The underlying causes of IP, especially in women, may be varied. One thought is that it stems from childhood, where children who are not validated by families need to work harder to get approval and recognition from those families. It is also argued that women, minorities and marginalised members of society are socialised to expect to not advance at the same rates as their male counterparts. In other words, society has a low expectation of them succeeding. Some women have reported that success would require them to give up their feminine characteristics and that being assertive or smarter would leave a negative impression on their peers and colleagues.
In the context of this discussion, understanding the definition of assertiveness is important. Often, when women display assertiveness it is misconstrued as aggression. For the paper we looked at a few academic definitions and the relationship between IP and assertiveness, and then how these elements advance women at work.
The definition that we used describes assertiveness “as an element of emotional intelligence: an assertive personality is not only able to perform emotional reflection, which facilitates the understanding of one’s own feelings and emotions, but also one who is able to manage personal impulses, thereby exhibiting self-control and behaving in an appropriate manner and with appropriate dynamism.”
Assertive people have the ability to communicate their needs and desires. They are able to say no, and freely discuss their feelings, to form networks, as well as to initiate, maintain and conclude conversations. Being able to communicate assertively stands people in good stead as a leader. However, women who feel like imposters will veer away from assertive behaviour. The converse relationship between assertiveness and IP, our research predicts can lead to, and is not just related to, a negative impact on assertiveness.
Assertive people are perceived by their peers as more powerful in comparison to their passive colleagues and will tend to find themselves in more senior roles due to this behaviour, in their social networks too. However, women are typically conditioned to be passive and in the past typically operated in non-assertive roles. If women do find themselves in positions of leadership, they will often try and behave like their male counterparts and are viewed as aggressive rather than assertive.
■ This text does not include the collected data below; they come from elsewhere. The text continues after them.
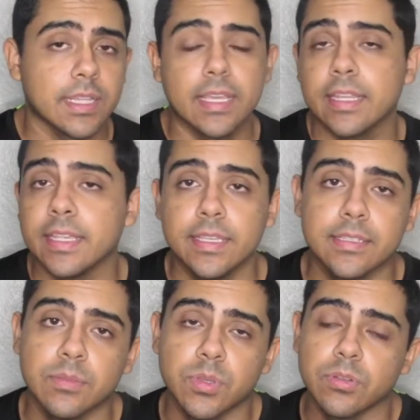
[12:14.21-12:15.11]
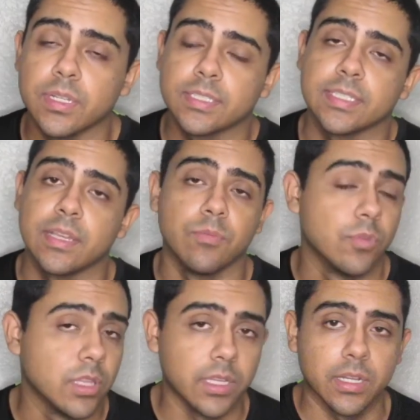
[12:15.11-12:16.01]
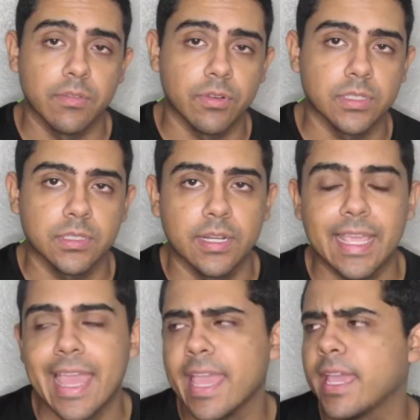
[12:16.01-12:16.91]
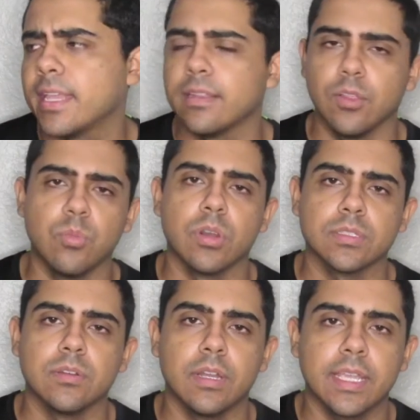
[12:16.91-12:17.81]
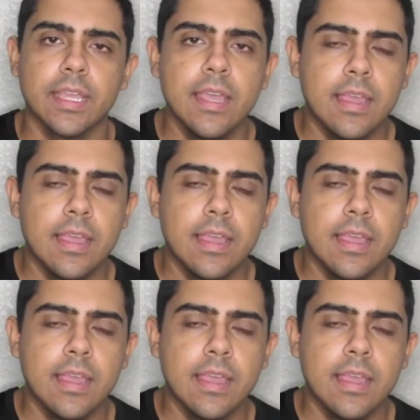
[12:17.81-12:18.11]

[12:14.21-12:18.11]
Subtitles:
That could easily be what it is, because I'm really good at front squatting and low bar squatting,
Why do we need to take note?
The effects of IP can be significant. On a personal level IP can prevent people, both men and women, from climbing the corporate ladder and succeeding. Our paper notes that IP has been found to actually hamper career growth in all individuals (irrespective of race and gender) – even though our study focused on women and assertiveness. So although men are less likely to openly discuss the IP experience, and rather focus on the task on hand, it can also negatively impact their career progression.
However, when one looks at the macroeconomic impact of women not participating at executive level this is where it really starts to make business sense. We cited an interesting study in our paper: “A recent McKinsey study proposed that if women played an identical role to men in the global labour market and economy, as much as 28% could be added to the global GDP by the year 2025.” At a local level, the Johannesburg Stock Exchange, an organisation which strongly pushes for greater female representation in senior positions, argues that unless South Africa can develop and retain high-calibre female leadership the country cannot hope to compete on the international stage.
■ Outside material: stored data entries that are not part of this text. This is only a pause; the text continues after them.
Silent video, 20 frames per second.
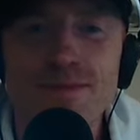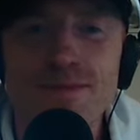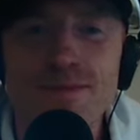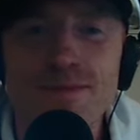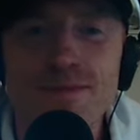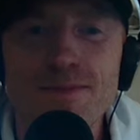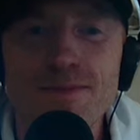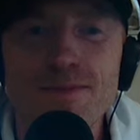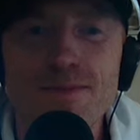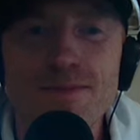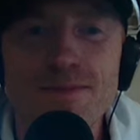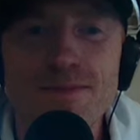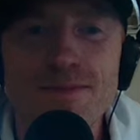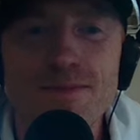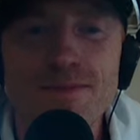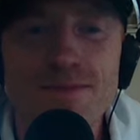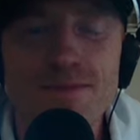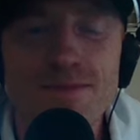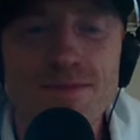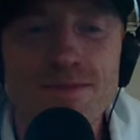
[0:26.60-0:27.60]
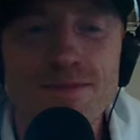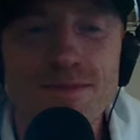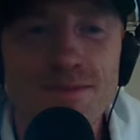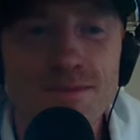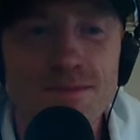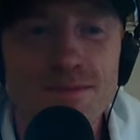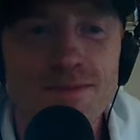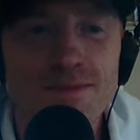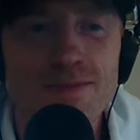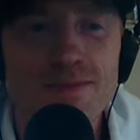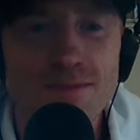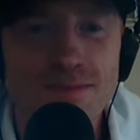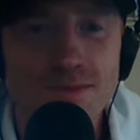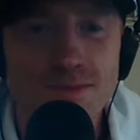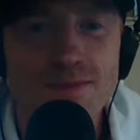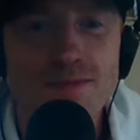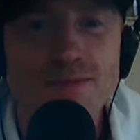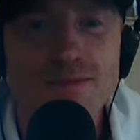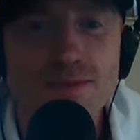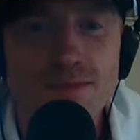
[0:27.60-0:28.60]

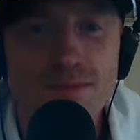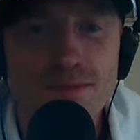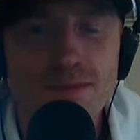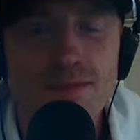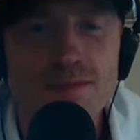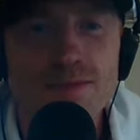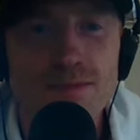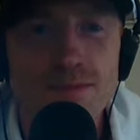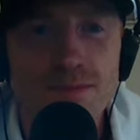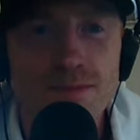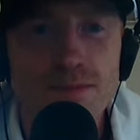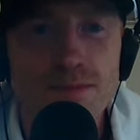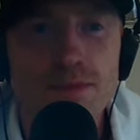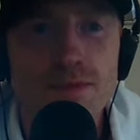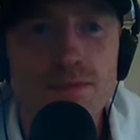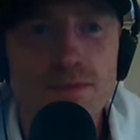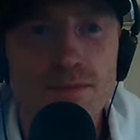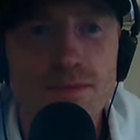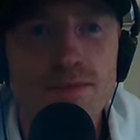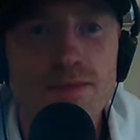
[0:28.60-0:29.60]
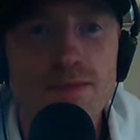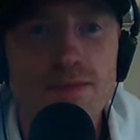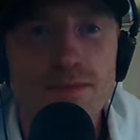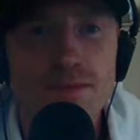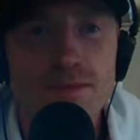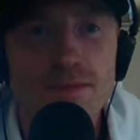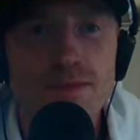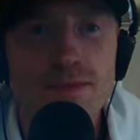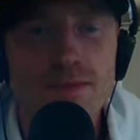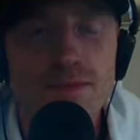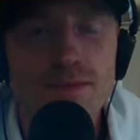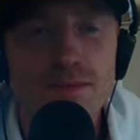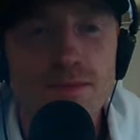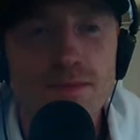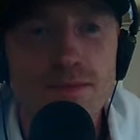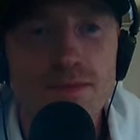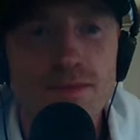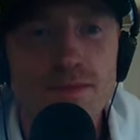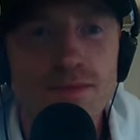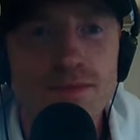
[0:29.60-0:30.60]

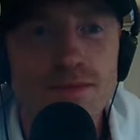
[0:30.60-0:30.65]
(silent)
Having diversity of thought, diversity of attitude and diversity of mindset have all been demonstrated to enhance decision-making, so diverse viewpoints optimise business decisions. At a macro level, inclusivity in the workplace would have a dramatic effect on the economy and South Africa’s global competitiveness. Unfortunately, South Africa is losing ground when it comes to female representation at board level, so although having female representation on boards and in professional roles has been on the agenda for business globally, it continues to be a South African challenge.
Stepping stones to inclusivity
Creating an environment of inclusivity in the boardroom is becoming increasingly important. However, for women to be able to be effective leaders and contribute, they need to be developed. Many women have the necessary skills and experience, but lack the courage to show up, and that is what limits them. And assertiveness is a key trait that needs to be developed for this to happen. So understanding IP and its effect on the performance of women becomes vital as businesses start to compete on a global playing field.
Our paper noted that, until now, organisations have an inherent gender bias. It is the result of being created by men for men. And although many may argue this is an unintentional consequence, the reality is that social practices are subtle and often insidious. These ‘social norms’ disadvantage women, and compromise their ability to function in the workplace effectively.
It is, therefore, imperative for businesses to create an environment that allows women to thrive, and do away with the proverbial ‘boys’ club’.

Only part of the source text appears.